Thinking about women at home in this period calls to mind the iconic image of the ‘angel in the house’. Taken from Coventry Patmore’s poem of this name (1854-1862), the phrase denotes the expected role of the Victorian woman as a devoted wife and mother. Dutiful and obedient, she was a spiritual and moral guide to her husband and children. Her position at the hearth came to stand for the role of women in the nation and the empire at large. Though modern critics have questioned how pervasive this concept really was in Victorian Britain, domestic ideology did play an important role in middle-class culture. Conduct literature advised women and girls how to become good wives and mothers and domestic paintings, novels and magazines depicted the ideal wife and mother as the paragon of virtue. 

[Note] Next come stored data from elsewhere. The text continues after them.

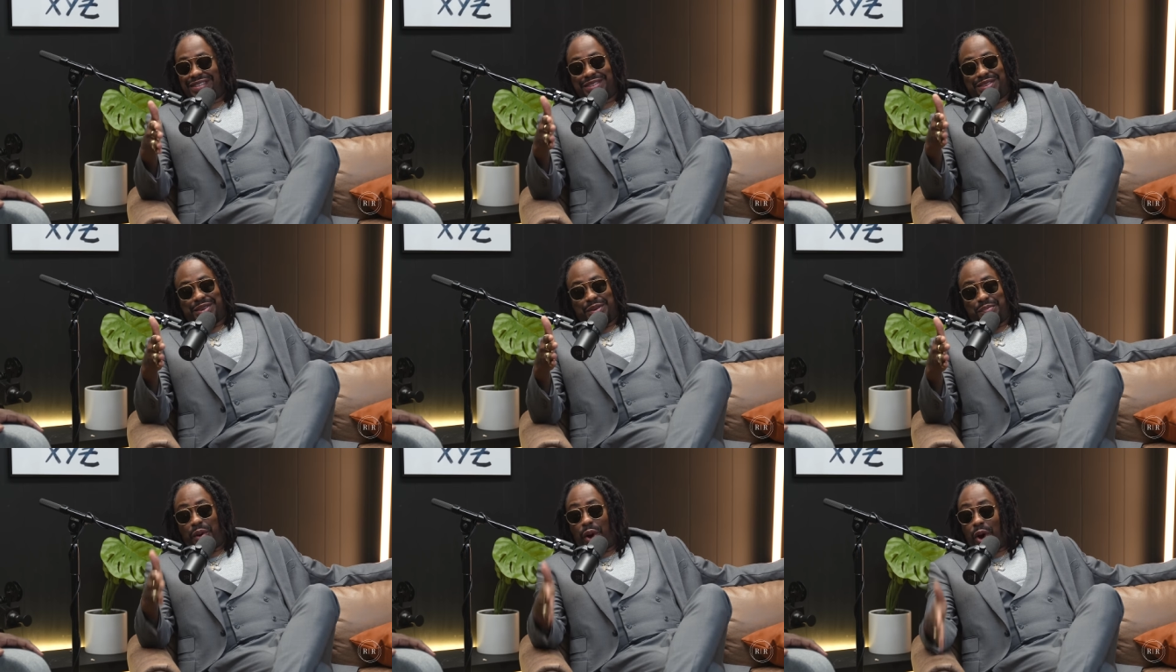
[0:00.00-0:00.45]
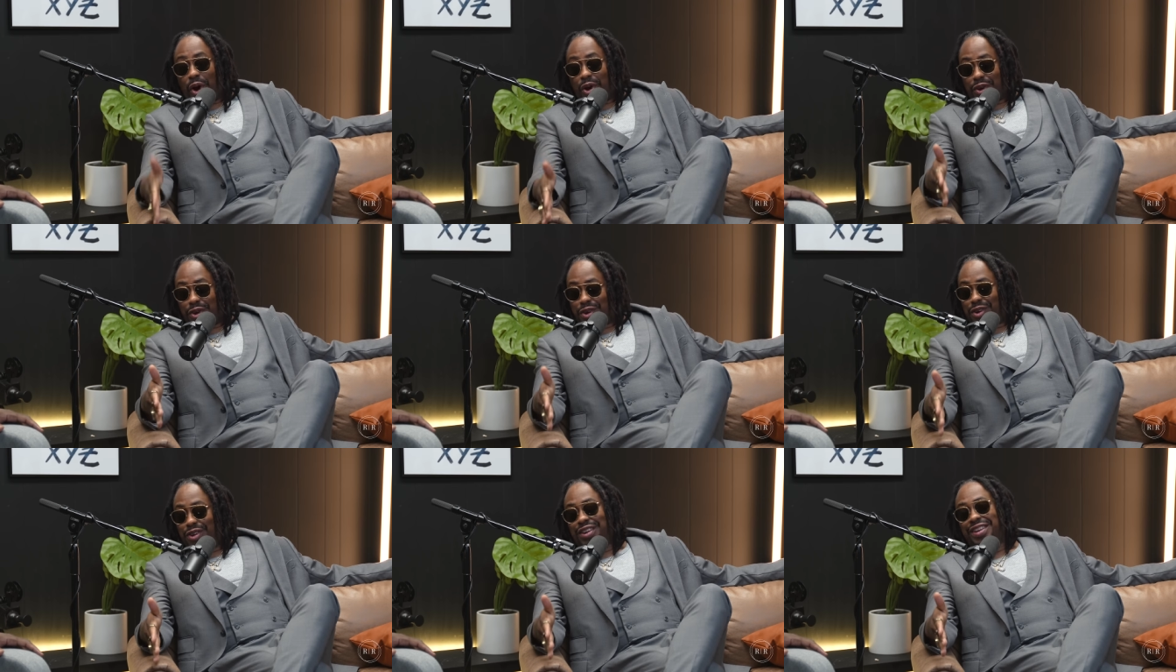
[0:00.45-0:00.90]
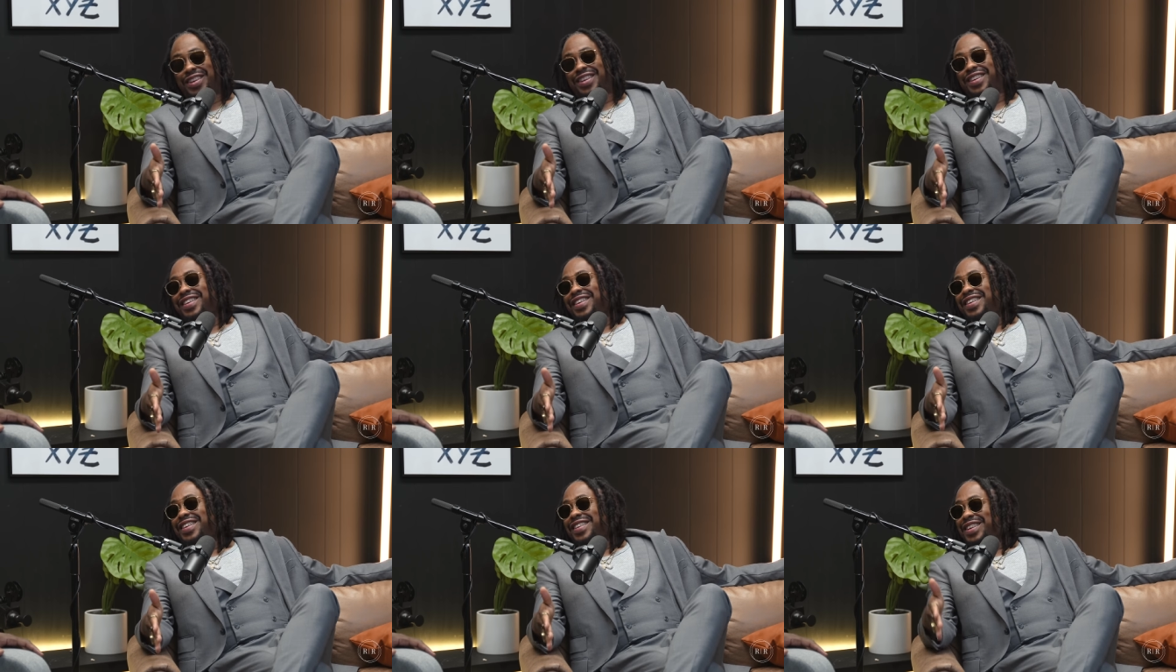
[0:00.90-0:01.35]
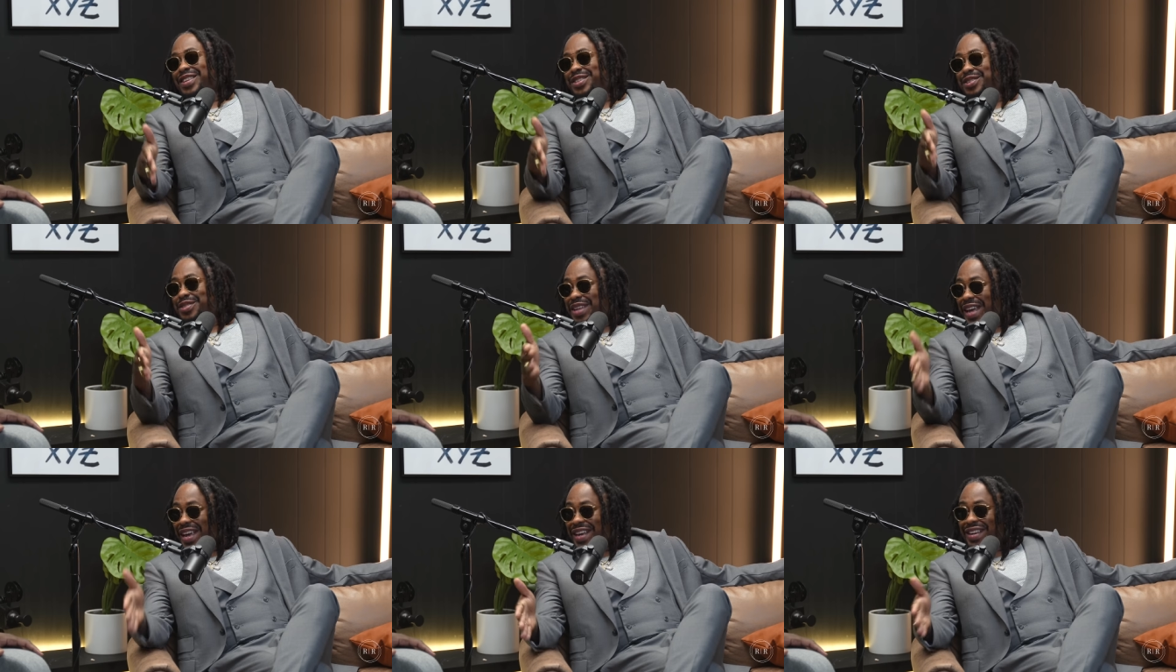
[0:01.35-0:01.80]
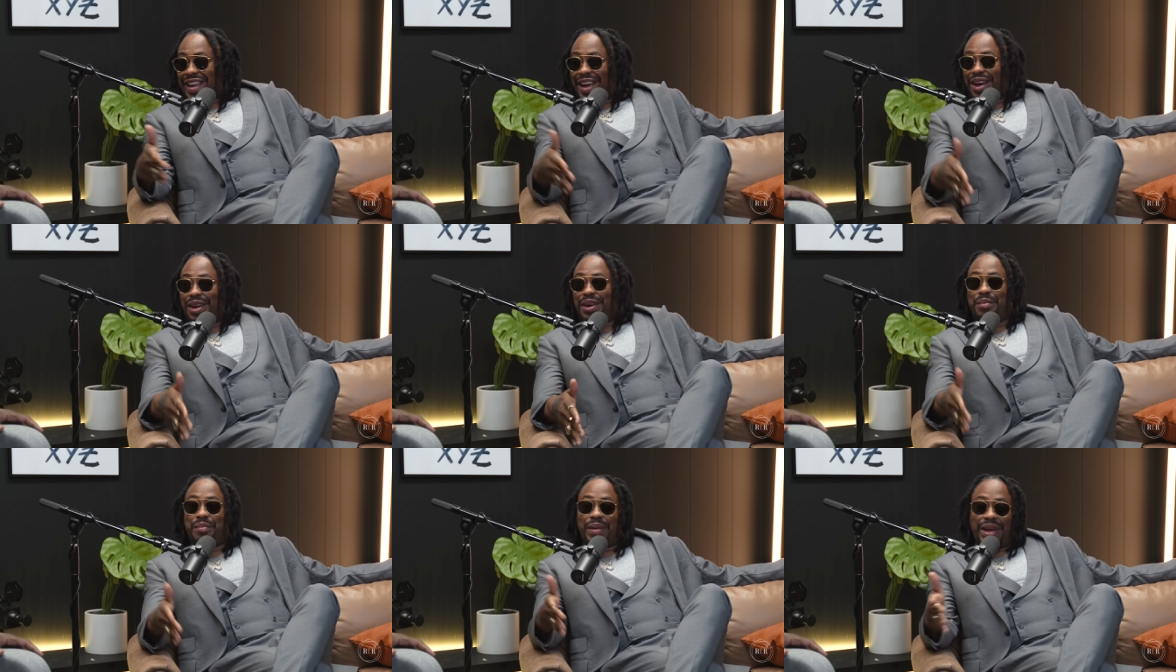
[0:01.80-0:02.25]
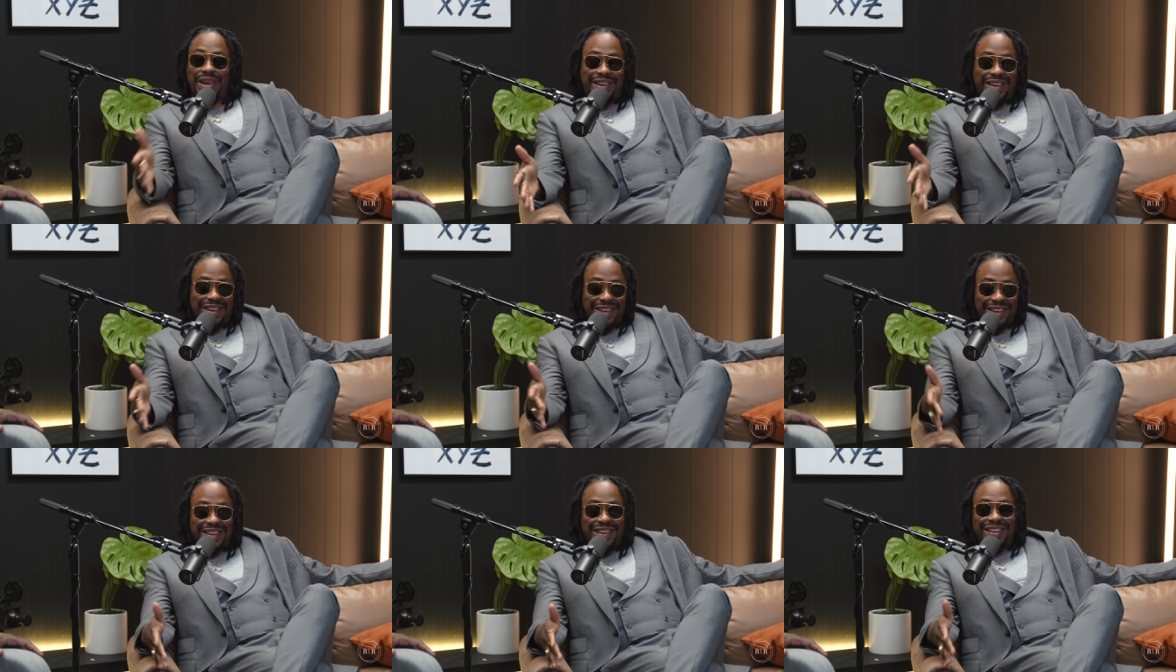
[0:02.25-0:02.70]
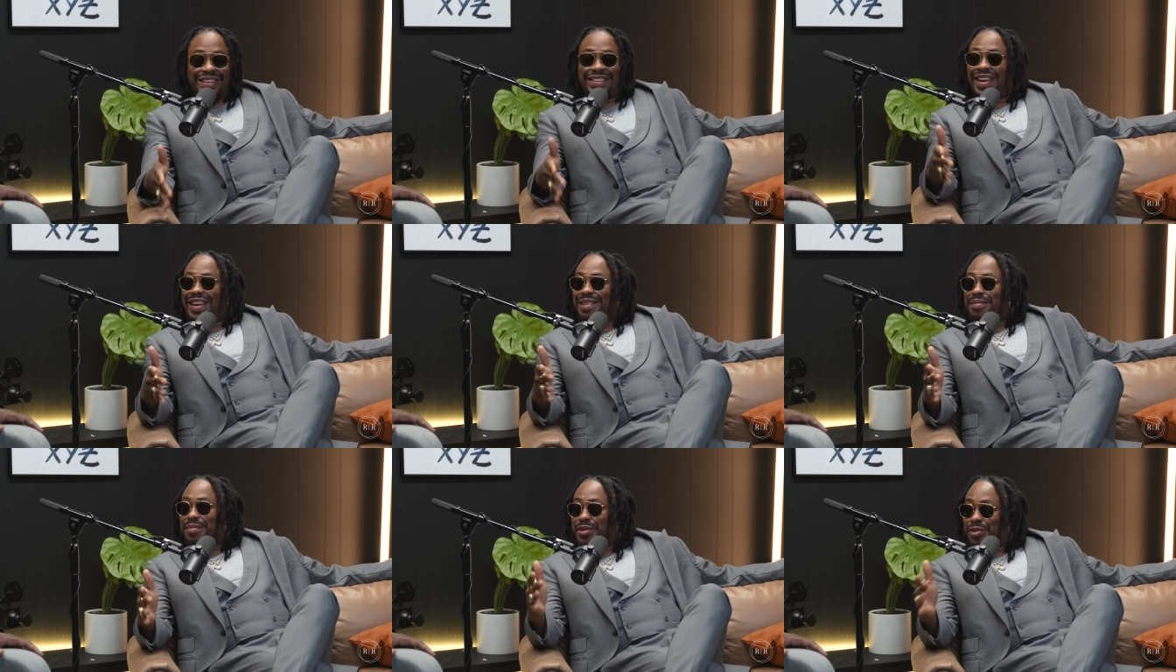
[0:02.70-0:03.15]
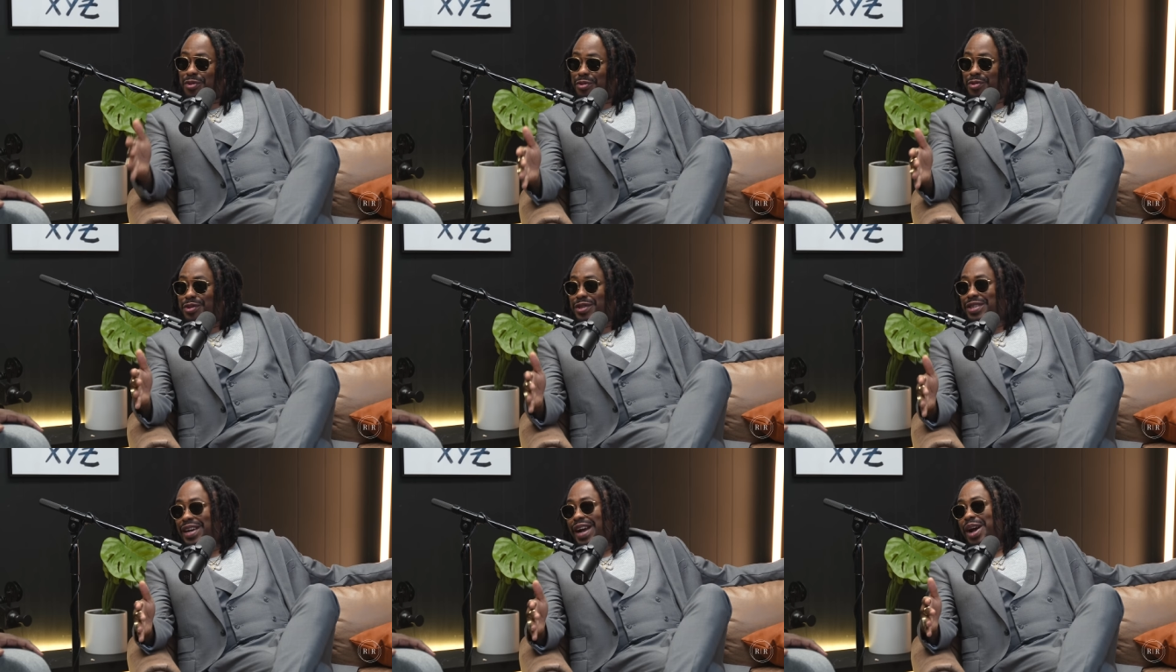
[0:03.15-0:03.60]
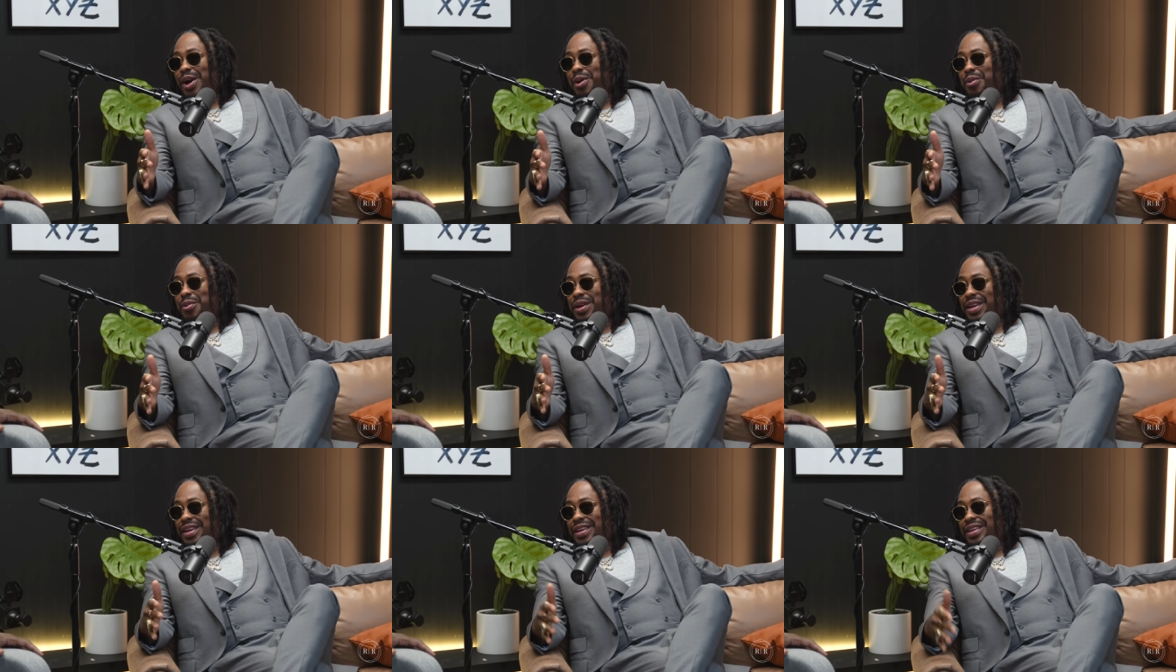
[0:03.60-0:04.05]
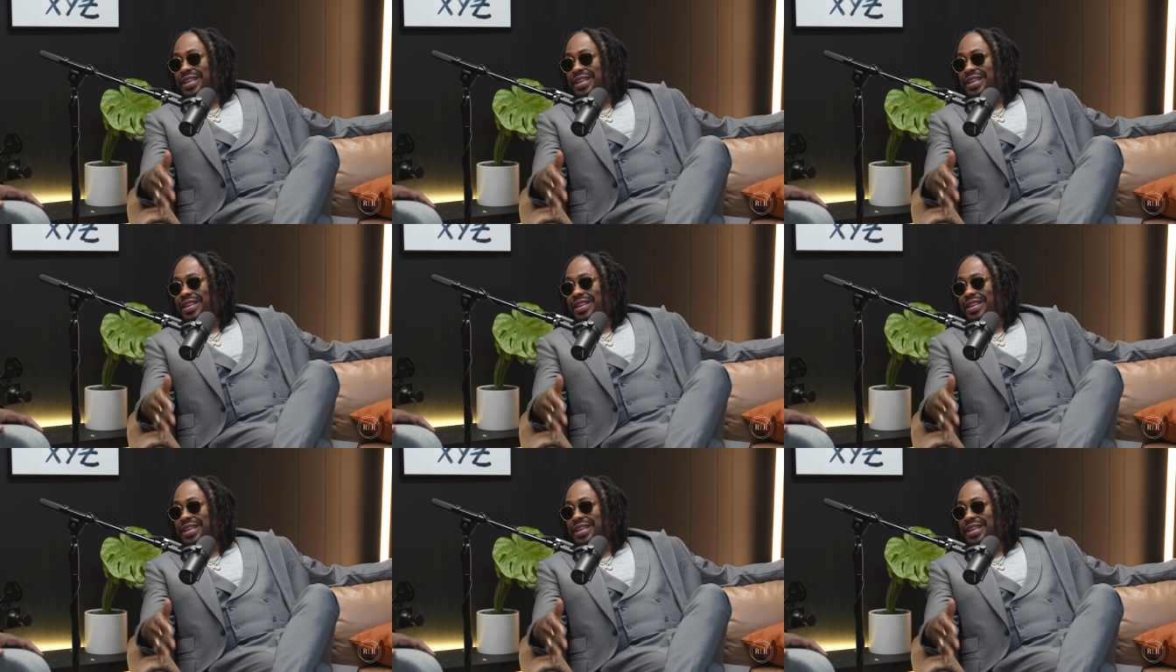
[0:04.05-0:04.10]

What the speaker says: your partner that you lay down and make that beautiful child with.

Marriage remained a preoccupation of the Victorian novel; but by the end of the century, New Woman writers were subverting the traditional marriage plot to narrate the confinement of women in the home and their subjection to domestic cruelty. Many of these writers were themselves active in the women’s movement and used fiction as a political tool to advocate for marriage reform. This section includes an anthology of documents on the Late-Victorian Marriage Question edited by Ann Heilmann together with a number of critical works on women, marriage and the state and on the representation of marriage and gender roles in New Woman fiction. Other works in the section extend these considerations to a wider European, American and imperial context.